When Amazon SageMaker runs training, your `train` script runs as in a regular Python program. The `/opt/ml` directory includes the following files:

    /opt/ml
    ├── input
    │   ├── config
    │   │   ├── hyperparameters.json
    │   │   └── resourceConfig.json
    │   └── data
    │       └── <channel_name>
    │           └── <input data>
    ├── model
    │   └── <model files>
    └── output
        └── failure

##### The Input
Input files provide the following:
* `/opt/ml/input/config` contains information to control how your program runs. `hyperparameters.json` is a JSON-formatted dictionary that maps hyperparameter names to values. These values are always strings, so you might need to convert them. `resourceConfig.json` is a JSON-formatted file that describes the network layout used for distributed training.
* `/opt/ml/input/data/<channel_name>/` (for File mode) contains the input data for that channel. The channels are created based on the call to the CreateTrainingJob operation, but it's important that channels match algorithm expectations. The files for each channel are copied from Amazon Simple Storage Service (Amazon S3) to this directory, preserving the tree structure indicated by the S3 key structure. 
* `/opt/ml/input/data/<channel_name>_<epoch_number>` (for Pipe mode) is the pipe for a given epoch. Epochs start at zero and increment by one each time you read them. There is no limit to the number of epochs that you can run, but you must close each pipe before reading the next epoch.

##### The Output 
There are two output directories: 
* `/opt/ml/model/` is the directory where you write the model that your algorithm generates. Your model can be in any format. It can be a single file or a whole directory tree. Amazon SageMaker packages files in this directory into a compressed tar archive file. This file is made available at the Amazon S3 location returned in the `DescribeTrainingJob` response.
* `/opt/ml/output` is the directory where the algorithm can write a file `failure` that describes why the job failed. The contents of this file are returned in the `FailureReason` field of the `DescribeTrainingJob` response. For jobs that succeed, there is no reason to write this file because Amazon SageMaker ignores it.

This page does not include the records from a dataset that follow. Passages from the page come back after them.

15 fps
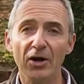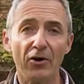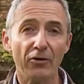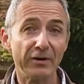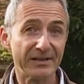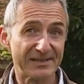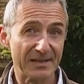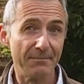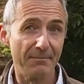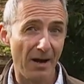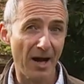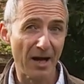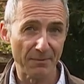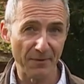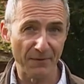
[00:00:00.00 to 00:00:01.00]
or at least it
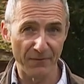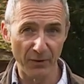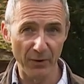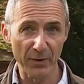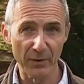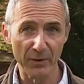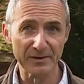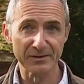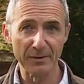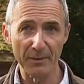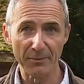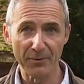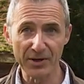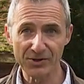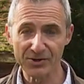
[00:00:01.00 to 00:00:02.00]
might, before you also
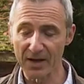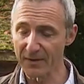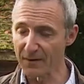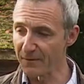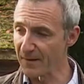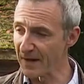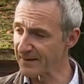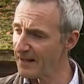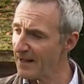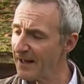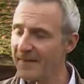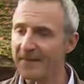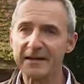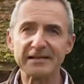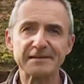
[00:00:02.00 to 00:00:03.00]
appreciate the fact
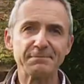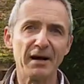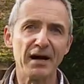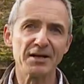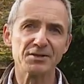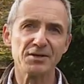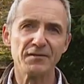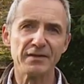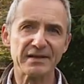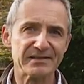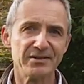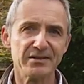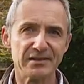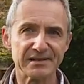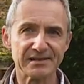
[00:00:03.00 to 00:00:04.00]
that as part of this
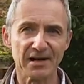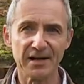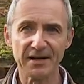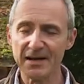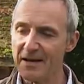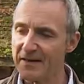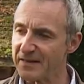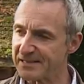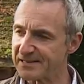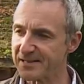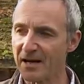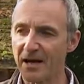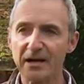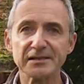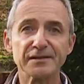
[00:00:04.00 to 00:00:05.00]
new design, this
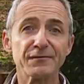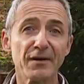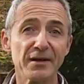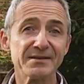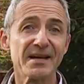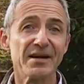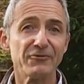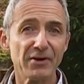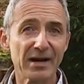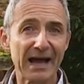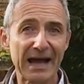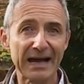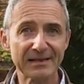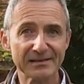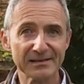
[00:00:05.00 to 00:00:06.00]
car's front and rear
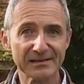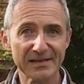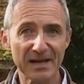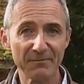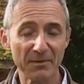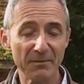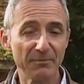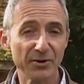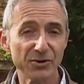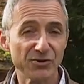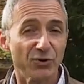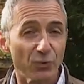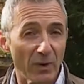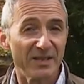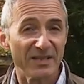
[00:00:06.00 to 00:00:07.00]
axles have been
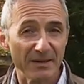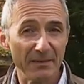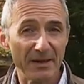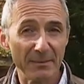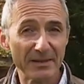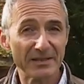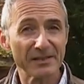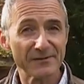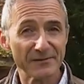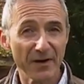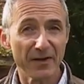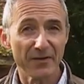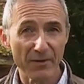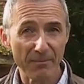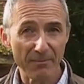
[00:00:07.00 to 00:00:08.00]
pushed 20mm further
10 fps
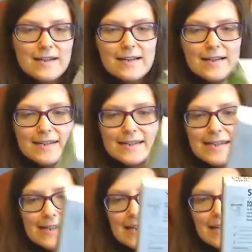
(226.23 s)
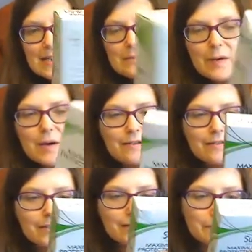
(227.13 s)
nice and stylish
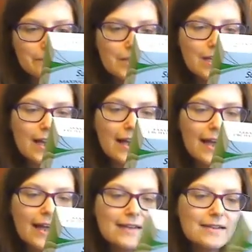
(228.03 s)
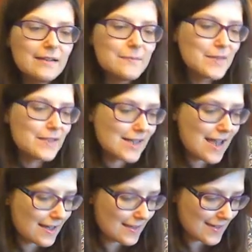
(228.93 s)
box. And let me
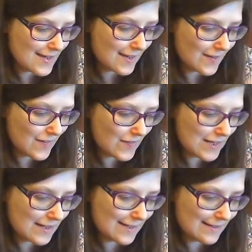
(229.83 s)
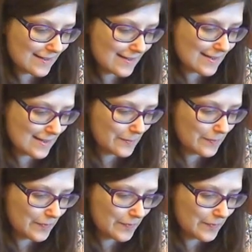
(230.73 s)
check the ingredients.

#### How Amazon SageMaker Runs Your Container During Hosting

Hosting requires a very different model than training because hosting reponds to inference requests that come in through HTTP. In this example, we use [TensorFlow Serving](https://www.tensorflow.org/serving/), but you can customize the hosting solution. For an example, see [Python serving stack within the scikit learn example](https://github.com/awslabs/amazon-sagemaker-examples/blob/master/advanced_functionality/scikit_bring_your_own/scikit_bring_your_own.ipynb).

Amazon SageMaker hosting uses two URLs that are included in the container:

* `/ping` receives `GET` requests from the infrastructure. If the container is accepting requests, your program returns 200.
* `/invocations` is the endpoint that receives client inference `POST` requests. The format of the request and the response is up to the algorithm. If the client supplied `ContentType` and `Accept` headers, these are passed in too. 

In the container, the model files are in the same place that they were written to during training:

    /opt/ml
    └── model
        └── <model files>



### The Example Container

The `container` directory contains all of the components that you need to package the example algorithm for Amazon SageMager:

    .
    ├── Dockerfile
    ├── build_and_push.sh
    └── cifar10
        ├── cifar10.py
        ├── resnet_model.py
        ├── nginx.conf
        ├── serve
        ├── train

The components perform the following tasks:

* __`Dockerfile`__ describes how to build your Docker container image. 
* __`build_and_push.sh`__ is a script that uses the Dockerfile to build your container images and then pushes it to Amazon ECR. You invoke the commands directly later in this notebook, but you can copy and run the script for your own algorithms.
* __`cifar10`__ contains the files that are installed in the container.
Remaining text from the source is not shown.